Margherita couldn’t have imagined that, 447 years after her death, her letters would be discovered and studied. And she couldn’t have imagined that, about 150 years after that, readers could sympathize with her challenges and draw from her wisdom.
Church history books are beginning to devote more space to women. Treatments of Medieval Christian women, however, is usually limited to a few queens and nuns – those who could express themselves at a time when most women’s voices were dismissed.
Recently, scholars have turned their attention to the correspondence, discovered in 1870 behind a staircase, of an Italian merchant and his wife – a collection comprising over 150,000 letters and 500 account books.
To historians, this is a rich documentation of how both trade and daily lives were conducted in fourteenth-century Italy. The wife’s letters in particular (over 250) afford the unique opportunity to hear the voice of an ordinary Medieval businesswoman and wife. To Christians, they represent an interesting account on how she met her daily challenges with faith.

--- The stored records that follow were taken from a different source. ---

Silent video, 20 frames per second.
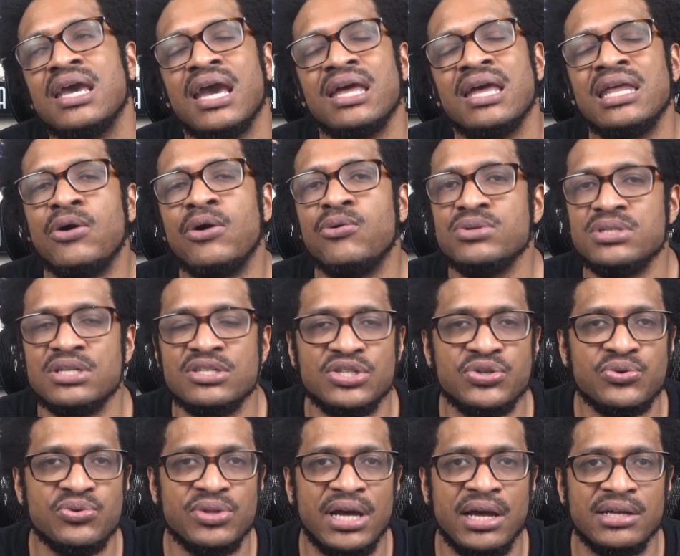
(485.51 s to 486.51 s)
And that was in
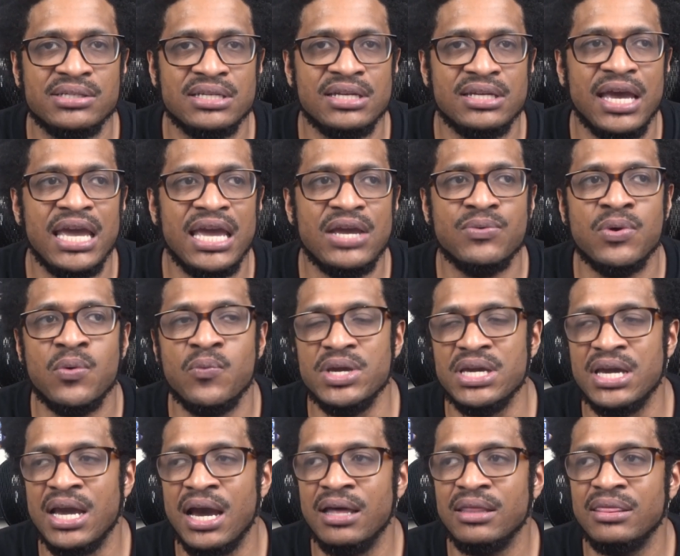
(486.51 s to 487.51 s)
2008 when
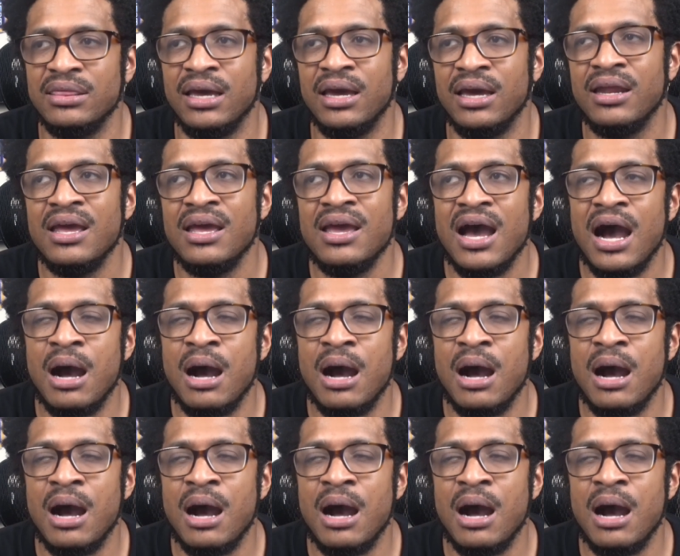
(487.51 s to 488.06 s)
we got that.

Becoming a Merchant’s Wife
Margherita was born in 1360 to the noble Bandini family, who had moved from Florence to Avignon, France, following political exile (both Margherita’s father and her mother’s family had been accused of plotting against the republic). By that time, the papacy had also moved to Avignon, bringing further prosperity to the city.

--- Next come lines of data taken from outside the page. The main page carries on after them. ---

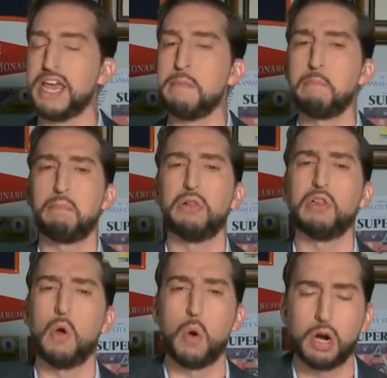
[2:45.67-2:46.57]

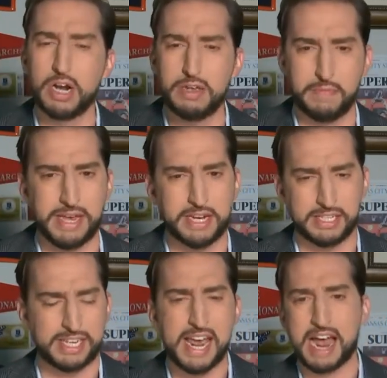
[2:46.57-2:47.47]
imploring me to
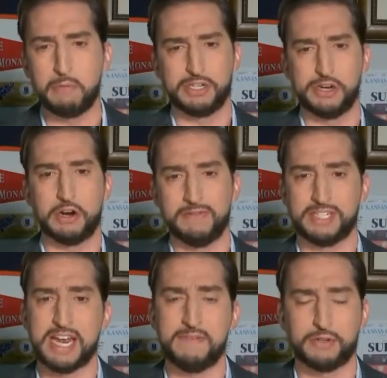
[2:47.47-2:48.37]
say I was nervous
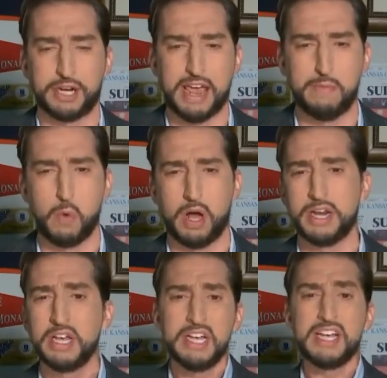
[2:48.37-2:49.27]
after game 1,
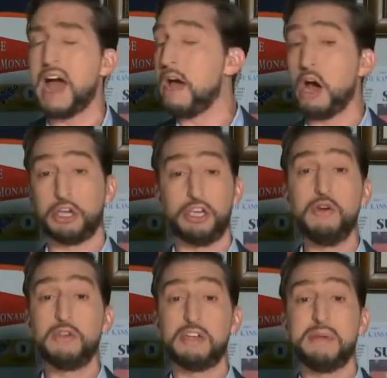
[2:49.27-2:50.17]

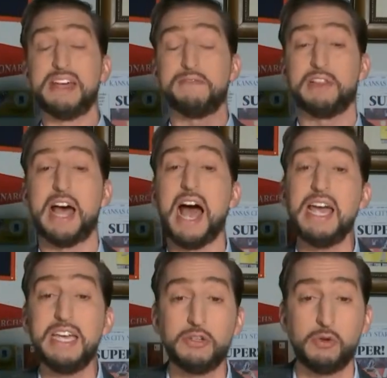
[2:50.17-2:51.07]
accusing me of
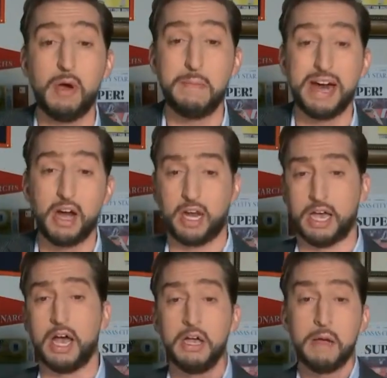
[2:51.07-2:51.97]
lying to
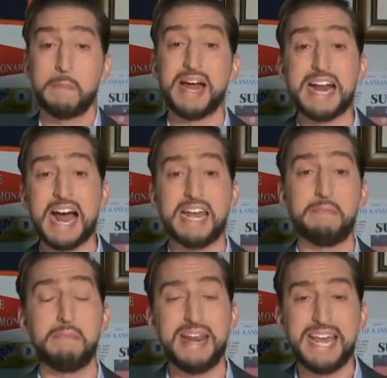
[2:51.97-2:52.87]
America by not
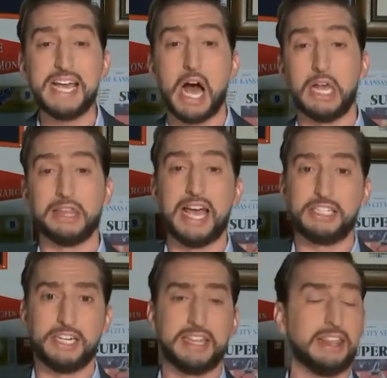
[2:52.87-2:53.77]
admitting
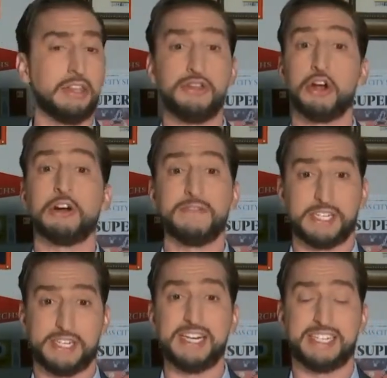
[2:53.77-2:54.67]
alleged
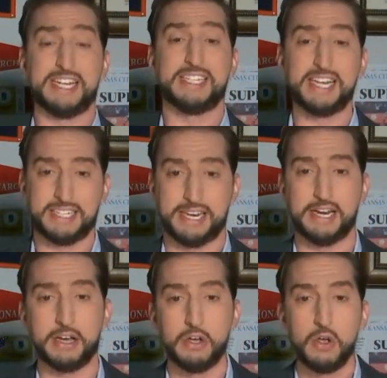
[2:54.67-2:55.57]
nervousness existed,
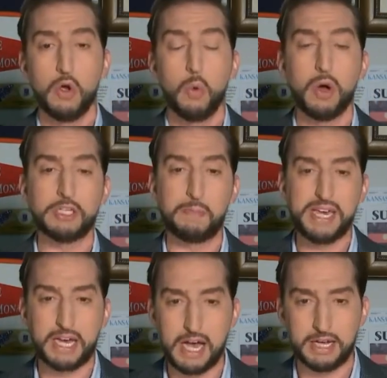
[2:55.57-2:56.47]
was
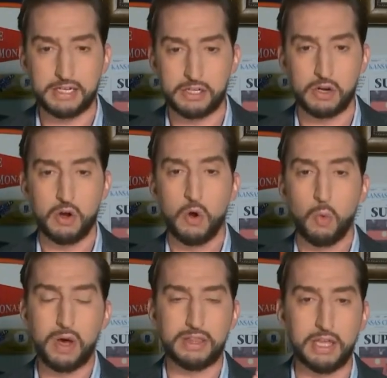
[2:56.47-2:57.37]
because
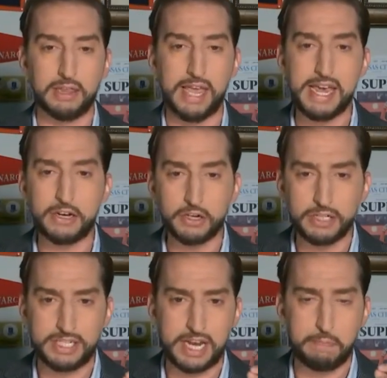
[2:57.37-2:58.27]
what the Lakers
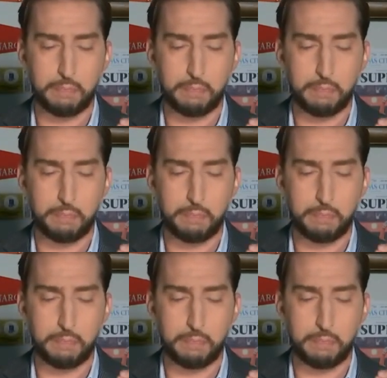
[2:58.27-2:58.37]
did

In 1376, at age 16, Margherita was given in marriage to Francesco Datini, a wealthy merchant from Prato, Italy, who was 25 year her senior. Taking advantage of the papal move, Francesco was thriving in the new papal seat by selling luxury goods and art to cardinals and other clerics who lived there.
The age difference between Margherita and Francesco was not uncommon. In reality, Francesco had been so absorbed by his business that he would have gladly avoided marriage altogether. He had lovers, and had even fathered a son in 1374.
But it was his Prato neighbor Niccolozzo Binducchi, a father figure after Francesco’s parents died of the plague, who insisted that he should marry. A marriage, Niccolozzo expected, would produce legitimate children who could take over Francesco’s business and benefit from his work. As happy as Niccolozzo and his wife Piera had been about the birth of Francesco’s son, “having a legitimate son will bring you more honor before God and the world,” Niccolozzo reminded him. Sadly, Margherita proved to be unable to conceive – a source of great sorrow for the couple.
In 1383, Francesco and Margherita moved back to Prato, where he traded in clothes, weapons, iron and salt, extending his business to other Italian and even Spanish cities and dealing in international commerce. In later years, he dabbled in the banking and insurance business. In reality, charging interest was still forbidden by canon law, but Francesco eased his conscience by saying he would leave his money to the poor when he died.
Francesco’s work caused him to travel for long periods of time, but he stayed in touch with his wife to receive news from home and reports about his business. He also sent her seemingly incessant instructions and reminders, to the point of becoming annoying.
From 1384 till his death in 1410, they corresponded about every two or three days. At first, Margherita, who had only learned to read (mostly her prayer books, typically written with the Gothic alphabet) had to dictate her letters. In her late thirties, she surprised Francesco by learning to read and write in the current “commercial” alphabet. This new ability allowed her to write whenever needed (without having to look for a scribe) and to be more honest in her letters.
As most women at that time, Margherita suffered from her husband’s repeated absences, which left her alone with her servants. Apparently, after marriage Francesco continued to be as work-driven as he had always been, so much that Niccolozzo had to exhort him, “You are rich enough, thanks be to God. Don’t want it all, don’t want it all, don’t want it all.”
She was also distressed by Francesco’s extramarital affairs, which he carried on as usual. The birth of her husband’s second son with a sixteen-year-old servant troubled Margherita so deeply that she became seriously ill. Francesco found a husband for the girl, but the baby died after a few months.
Francesco was not irreligious. He often worried about his sins, interpreted contrarieties as God’s punishment, and kept promising to become “a new Francesco.” He never mentioned any sin in particular, and adultery and infidelity might have been low in his concerns, since they were not considered as serious in men as they were in women – something most wives had learned to accept.
While accepting the traditional position of submission to her husband, Margherita felt free to advise (and even reprove) him when it came to religion and morals. This was included, at that time, in the wife’s duties toward her husband, and was encouraged by preachers.
And Margherita had many pearls of wisdom to share – most likely, pearls she had gathered as she juggled the many responsibilities Francesco had placed on her shoulders, and as she persevered in spite of her loneliness, infertility, and chronic illness (which caused her debilitating pain with each menstruation).